Heat Transport and Long-Term Change in the Southern Ocean: Assessing the Role of Eddies

Abstract:

Long-term change in the Southern Ocean can be difficult to evaluate because of both the paucity of historic observations and the magnitude of eddy variability. The low stratification of the Southern Ocean means that eddies detected by altimetry at the ocean surface extend through the top 2 km of the ocean. Sea surface height anomalies are more strongly correlated with sub-surface variability at depths between about 600 and 1400 dbars than they are with variability in the upper 200 dbars. Altimetric variability can thus be used to remove eddy-related anomalies from individual Argo profiles, resulting in a smoother estimate of mean temperature and salinity. This “eddy-free” mean field serves as a benchmark against which to assess decadal-scale changes in the Southern Ocean, and we use historic hydrographic data to evaluate temperature and salinity changes through the second half of the 20^th century.
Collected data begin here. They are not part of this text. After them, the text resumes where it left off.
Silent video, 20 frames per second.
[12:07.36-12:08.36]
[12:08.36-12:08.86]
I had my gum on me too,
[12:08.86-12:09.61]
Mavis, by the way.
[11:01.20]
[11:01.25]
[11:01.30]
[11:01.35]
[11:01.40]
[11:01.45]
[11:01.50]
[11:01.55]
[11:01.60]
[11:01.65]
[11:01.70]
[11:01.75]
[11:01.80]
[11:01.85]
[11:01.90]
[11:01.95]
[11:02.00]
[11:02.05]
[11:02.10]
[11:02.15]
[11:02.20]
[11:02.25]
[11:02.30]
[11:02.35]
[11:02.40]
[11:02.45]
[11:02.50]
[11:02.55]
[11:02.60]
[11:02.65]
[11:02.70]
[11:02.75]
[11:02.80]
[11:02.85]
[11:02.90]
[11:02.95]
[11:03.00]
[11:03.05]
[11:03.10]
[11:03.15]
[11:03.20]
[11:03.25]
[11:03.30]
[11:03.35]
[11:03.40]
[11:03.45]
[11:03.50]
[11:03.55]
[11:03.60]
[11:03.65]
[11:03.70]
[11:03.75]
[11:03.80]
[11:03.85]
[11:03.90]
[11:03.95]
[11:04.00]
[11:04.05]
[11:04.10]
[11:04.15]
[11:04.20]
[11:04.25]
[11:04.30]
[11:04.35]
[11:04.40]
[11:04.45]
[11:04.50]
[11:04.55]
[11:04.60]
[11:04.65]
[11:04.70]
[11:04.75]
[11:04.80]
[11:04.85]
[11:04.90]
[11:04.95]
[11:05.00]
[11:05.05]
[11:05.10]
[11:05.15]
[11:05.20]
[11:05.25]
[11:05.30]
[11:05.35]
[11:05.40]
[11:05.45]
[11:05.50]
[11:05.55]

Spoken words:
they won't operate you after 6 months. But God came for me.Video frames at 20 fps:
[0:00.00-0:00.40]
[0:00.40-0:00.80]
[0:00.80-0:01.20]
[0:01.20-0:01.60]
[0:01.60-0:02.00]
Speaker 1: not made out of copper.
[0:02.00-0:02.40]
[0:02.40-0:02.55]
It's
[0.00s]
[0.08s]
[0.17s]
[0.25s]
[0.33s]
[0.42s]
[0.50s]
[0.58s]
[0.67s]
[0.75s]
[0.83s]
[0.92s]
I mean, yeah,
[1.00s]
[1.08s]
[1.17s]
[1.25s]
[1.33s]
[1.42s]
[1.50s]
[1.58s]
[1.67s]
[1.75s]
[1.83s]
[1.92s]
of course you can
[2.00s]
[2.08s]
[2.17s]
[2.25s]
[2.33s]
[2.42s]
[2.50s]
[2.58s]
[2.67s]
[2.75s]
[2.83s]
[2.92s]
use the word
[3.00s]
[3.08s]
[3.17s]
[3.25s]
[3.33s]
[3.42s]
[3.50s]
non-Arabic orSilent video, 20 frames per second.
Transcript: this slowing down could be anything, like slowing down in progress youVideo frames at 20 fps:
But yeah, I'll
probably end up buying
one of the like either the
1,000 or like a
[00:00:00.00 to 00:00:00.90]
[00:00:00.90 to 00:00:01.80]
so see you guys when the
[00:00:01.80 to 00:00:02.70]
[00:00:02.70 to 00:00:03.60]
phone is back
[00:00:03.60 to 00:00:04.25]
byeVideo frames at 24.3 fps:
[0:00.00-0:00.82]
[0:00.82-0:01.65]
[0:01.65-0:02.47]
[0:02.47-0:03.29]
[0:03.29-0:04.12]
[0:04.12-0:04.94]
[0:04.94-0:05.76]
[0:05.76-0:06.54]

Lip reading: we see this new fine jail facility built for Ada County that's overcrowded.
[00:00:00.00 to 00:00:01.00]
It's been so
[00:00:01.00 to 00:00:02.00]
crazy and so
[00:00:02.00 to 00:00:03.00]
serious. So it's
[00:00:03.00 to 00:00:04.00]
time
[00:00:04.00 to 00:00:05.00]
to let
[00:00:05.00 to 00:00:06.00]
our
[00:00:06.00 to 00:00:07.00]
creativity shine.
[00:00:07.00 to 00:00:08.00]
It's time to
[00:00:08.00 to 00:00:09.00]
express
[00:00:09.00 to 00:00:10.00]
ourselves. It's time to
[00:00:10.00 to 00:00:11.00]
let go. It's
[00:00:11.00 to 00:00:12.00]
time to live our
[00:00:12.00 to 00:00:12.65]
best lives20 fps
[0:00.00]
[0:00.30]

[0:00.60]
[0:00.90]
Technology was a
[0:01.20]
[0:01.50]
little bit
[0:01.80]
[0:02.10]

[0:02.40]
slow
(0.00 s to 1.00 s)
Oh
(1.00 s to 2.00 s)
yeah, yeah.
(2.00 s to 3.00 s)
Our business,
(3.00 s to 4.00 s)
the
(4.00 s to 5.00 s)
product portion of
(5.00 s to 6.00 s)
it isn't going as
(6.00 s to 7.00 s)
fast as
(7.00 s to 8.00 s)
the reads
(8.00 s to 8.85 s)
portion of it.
We also evaluate the behavior of Southern Ocean eddies themselves: Although in most parts of the ocean closed oceanic eddies appear to result in thermally indirect heat transport, eddies that are carried eastward by the ACC tend to propagate in the opposite direction, resulting in thermally direct, poleward heat transport across the ACC. Evidence suggests that this cell is maintained by the effective eastward propagation of eddies relative to the mean flow at deep levels.